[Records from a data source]
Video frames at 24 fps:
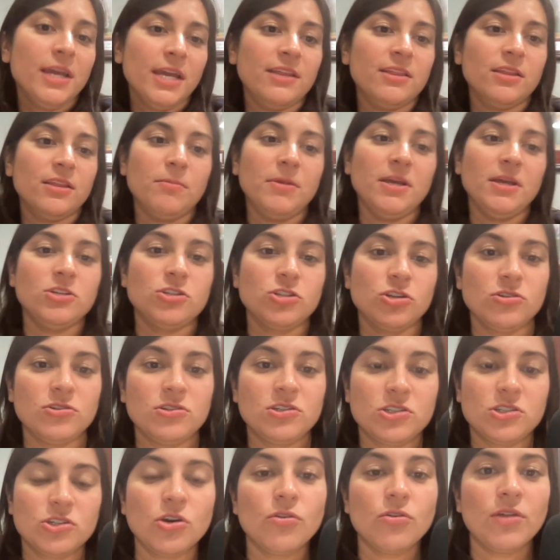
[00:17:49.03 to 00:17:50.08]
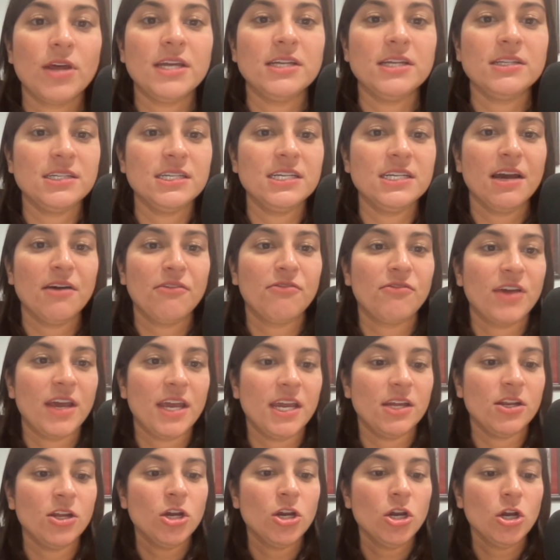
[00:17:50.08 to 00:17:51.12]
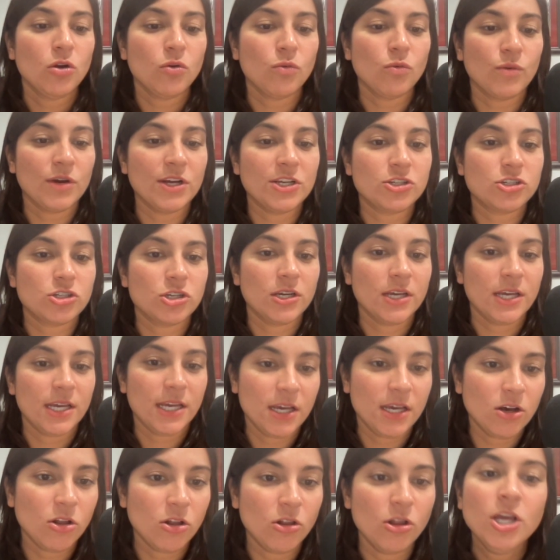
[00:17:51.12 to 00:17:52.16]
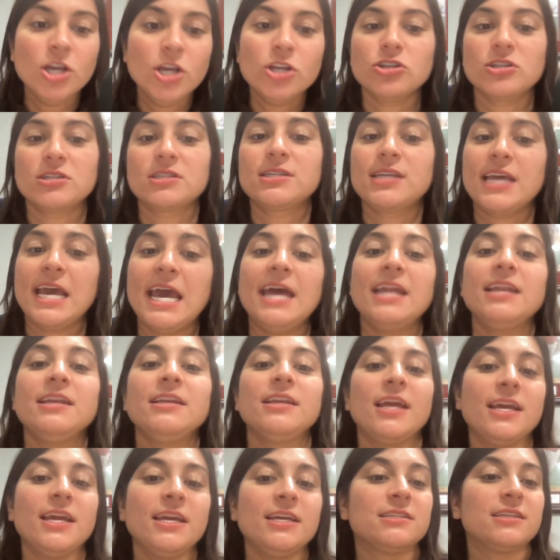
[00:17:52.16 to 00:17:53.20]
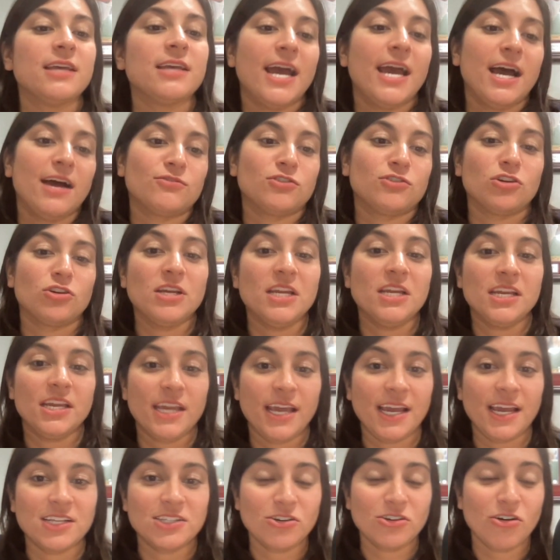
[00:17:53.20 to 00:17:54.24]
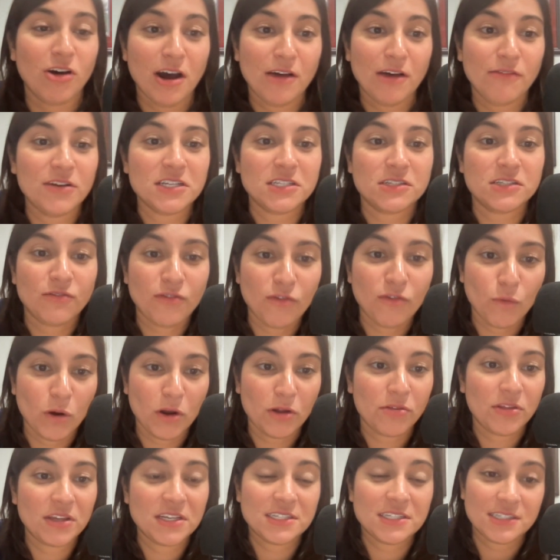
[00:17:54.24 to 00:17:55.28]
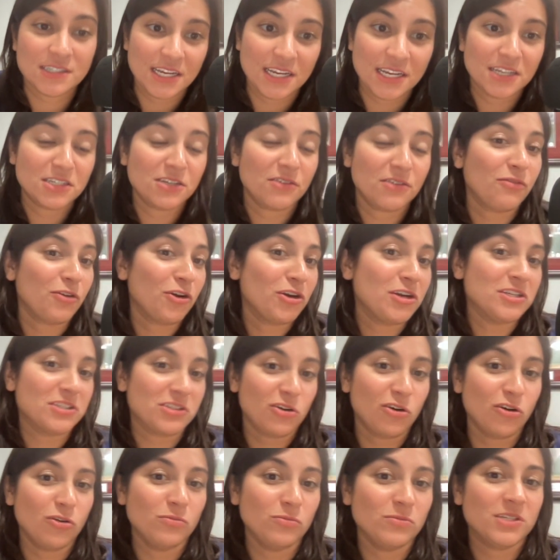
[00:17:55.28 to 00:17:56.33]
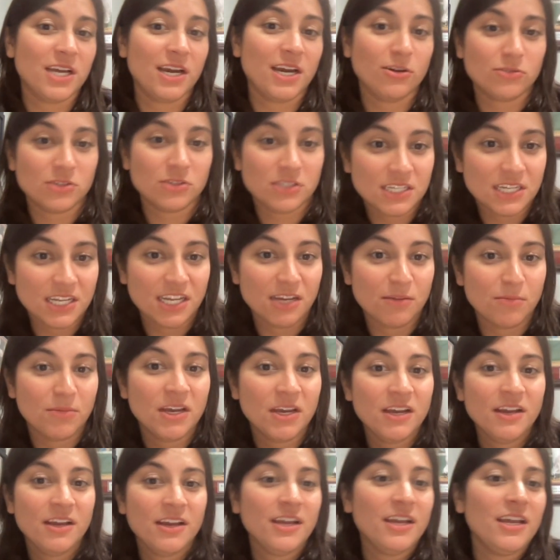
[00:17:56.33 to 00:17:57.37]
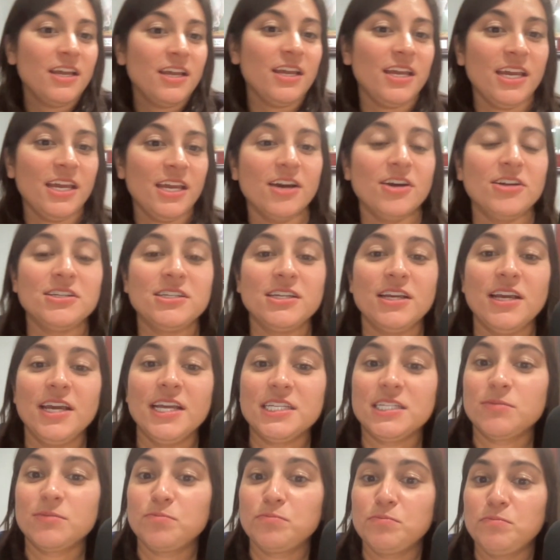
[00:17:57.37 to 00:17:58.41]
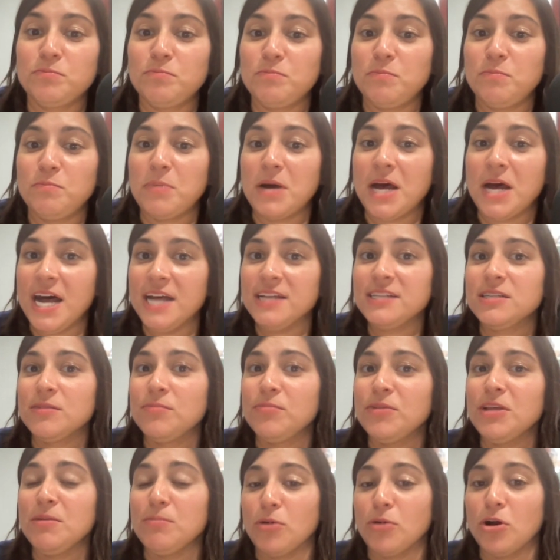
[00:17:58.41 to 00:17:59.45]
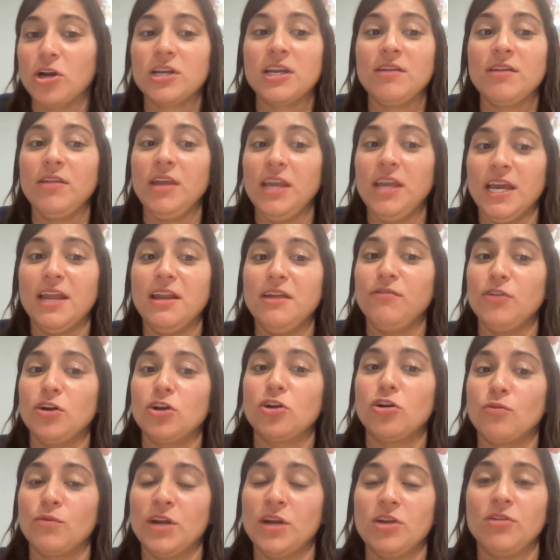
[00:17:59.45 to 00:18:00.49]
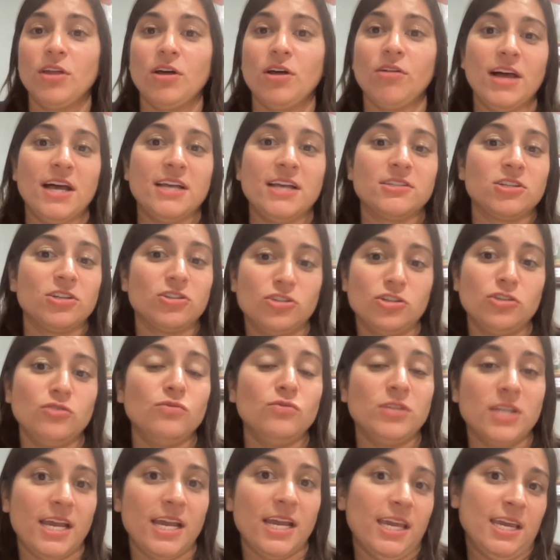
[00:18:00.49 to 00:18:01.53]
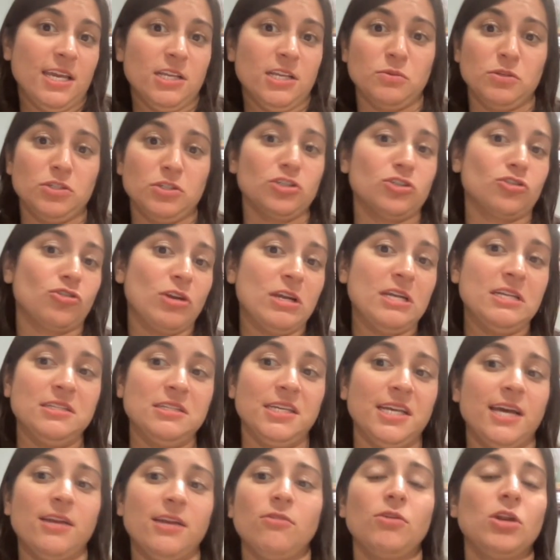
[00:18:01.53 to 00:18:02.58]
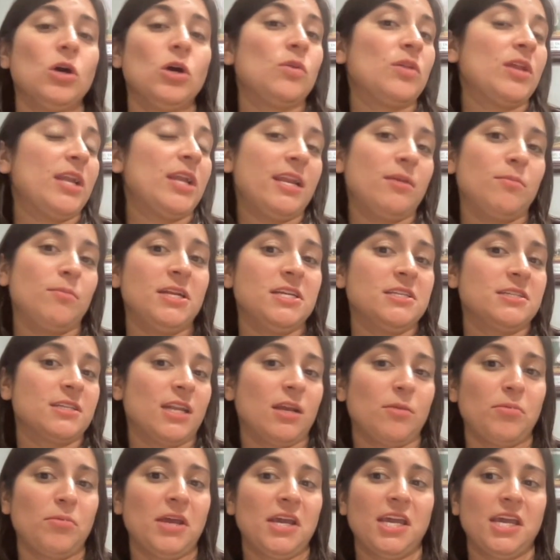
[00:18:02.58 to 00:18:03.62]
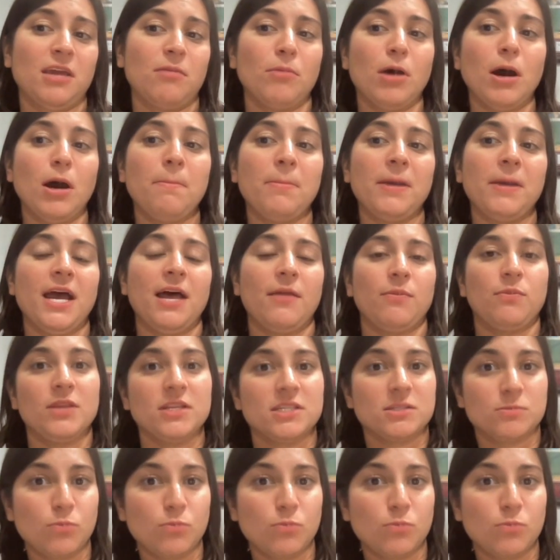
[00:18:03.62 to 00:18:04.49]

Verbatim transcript: in the majors. So they DFA'd Rich Hill just 10 days after he kicked off his fourth stint for his hometown team. And it's possibly marking the end of a career that lasted two decades, which is crazy. I don't know that anybody's going to pick him up at this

• **Assignment**
Return every entry above exactly. Pictures stay out.

• **Answer to the problem**
Video frames at 24 fps:
[00:17:49.03 to 00:17:50.08]
[00:17:50.08 to 00:17:51.12]
[00:17:51.12 to 00:17:52.16]
[00:17:52.16 to 00:17:53.20]
[00:17:53.20 to 00:17:54.24]
[00:17:54.24 to 00:17:55.28]
[00:17:55.28 to 00:17:56.33]
[00:17:56.33 to 00:17:57.37]
[00:17:57.37 to 00:17:58.41]
[00:17:58.41 to 00:17:59.45]
[00:17:59.45 to 00:18:00.49]
[00:18:00.49 to 00:18:01.53]
[00:18:01.53 to 00:18:02.58]
[00:18:02.58 to 00:18:03.62]
[00:18:03.62 to 00:18:04.49]

Verbatim transcript: in the majors. So they DFA'd Rich Hill just 10 days after he kicked off his fourth stint for his hometown team. And it's possibly marking the end of a career that lasted two decades, which is crazy. I don't know that anybody's going to pick him up at this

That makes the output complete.